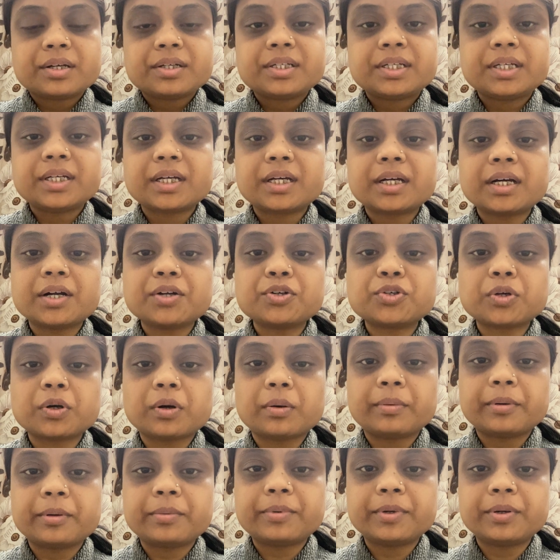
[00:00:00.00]
শিক্ষার
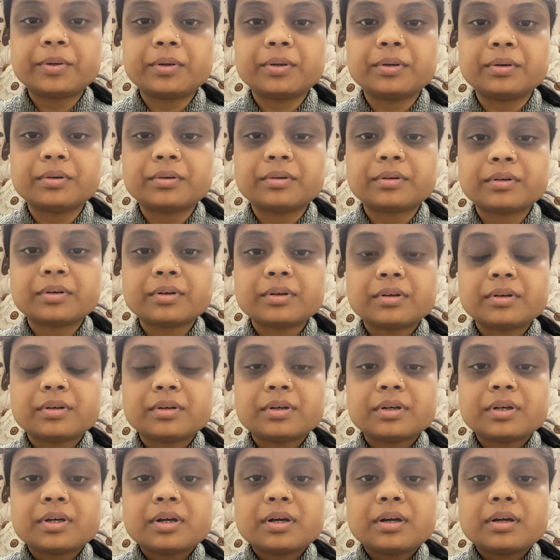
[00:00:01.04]
স্বভাবই হলো
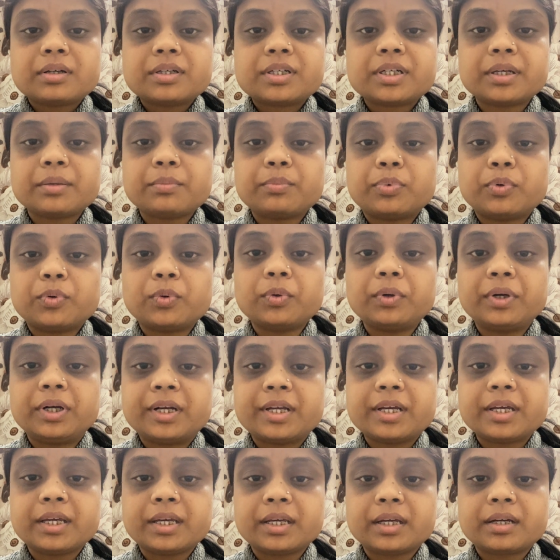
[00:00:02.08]
সে ভুল
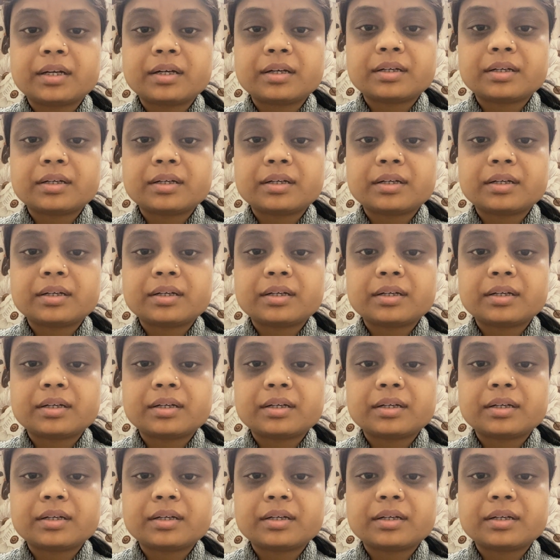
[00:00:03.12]
ঠিক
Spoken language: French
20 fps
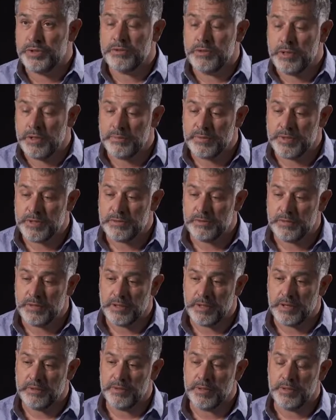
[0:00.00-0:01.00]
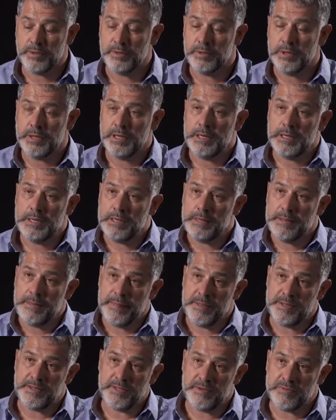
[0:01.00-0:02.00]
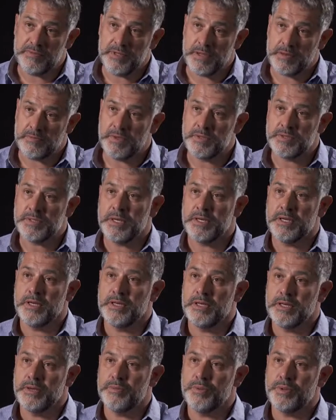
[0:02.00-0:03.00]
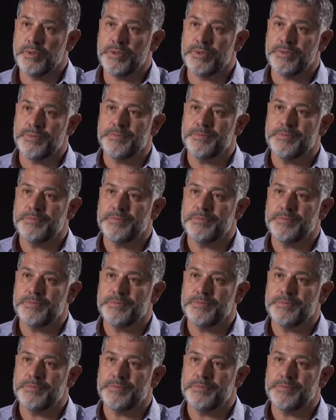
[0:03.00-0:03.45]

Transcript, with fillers: on a l'impression d'être avec eux. Et c'est finalement ça qui était important.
*****
▸ DESCRIPTION OF THE TASK
Please give an exact copy of the lines from the line containing "Spoken language: French" through the end of the records above, pictures excluded.

▸ TASK ANSWER
Spoken language: French
20 fps
[0:00.00-0:01.00]
[0:01.00-0:02.00]
[0:02.00-0:03.00]
[0:03.00-0:03.45]

Transcript, with fillers: on a l'impression d'être avec eux. Et c'est finalement ça qui était important.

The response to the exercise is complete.